┌─ Source material

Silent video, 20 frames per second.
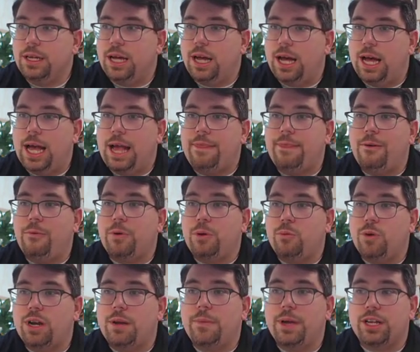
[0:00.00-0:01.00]
And then we
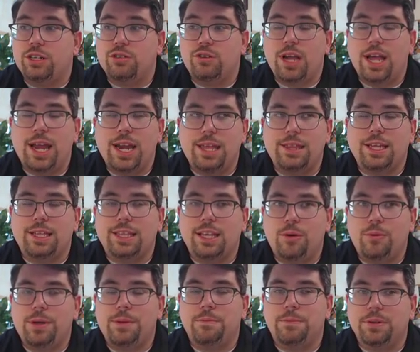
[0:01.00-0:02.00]
want to make sure anything
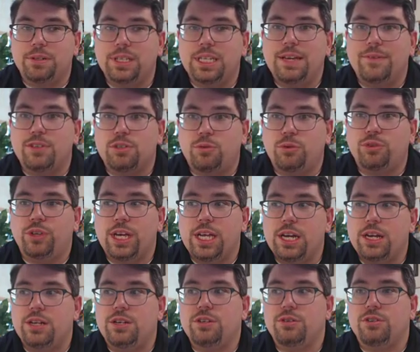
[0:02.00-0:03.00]
that we believe is
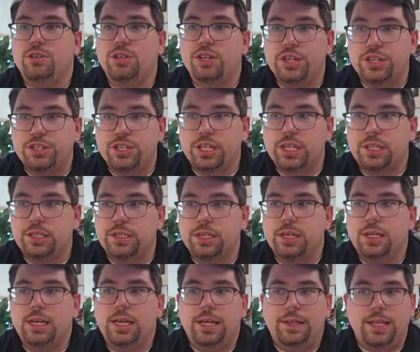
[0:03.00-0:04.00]
related to Cushing's
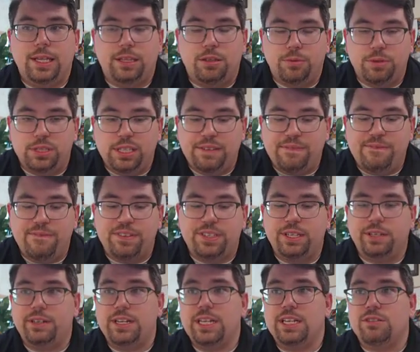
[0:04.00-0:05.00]
that the receiving
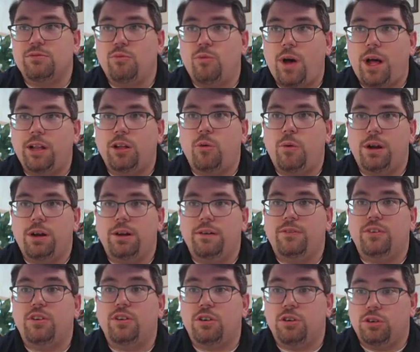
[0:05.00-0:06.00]
facility is well aware
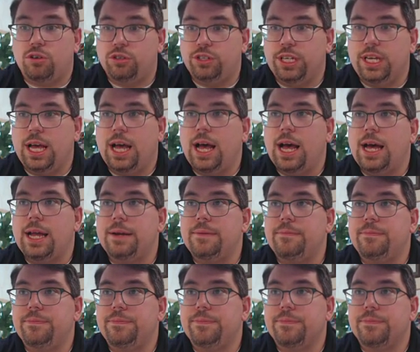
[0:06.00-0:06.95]
of early on.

└─

* **Activity**
Leave the images out and transcribe the remaining data above word for word.

* **Output**
Silent video, 20 frames per second.
[0:00.00-0:01.00]
And then we
[0:01.00-0:02.00]
want to make sure anything
[0:02.00-0:03.00]
that we believe is
[0:03.00-0:04.00]
related to Cushing's
[0:04.00-0:05.00]
that the receiving
[0:05.00-0:06.00]
facility is well aware
[0:06.00-0:06.95]
of early on.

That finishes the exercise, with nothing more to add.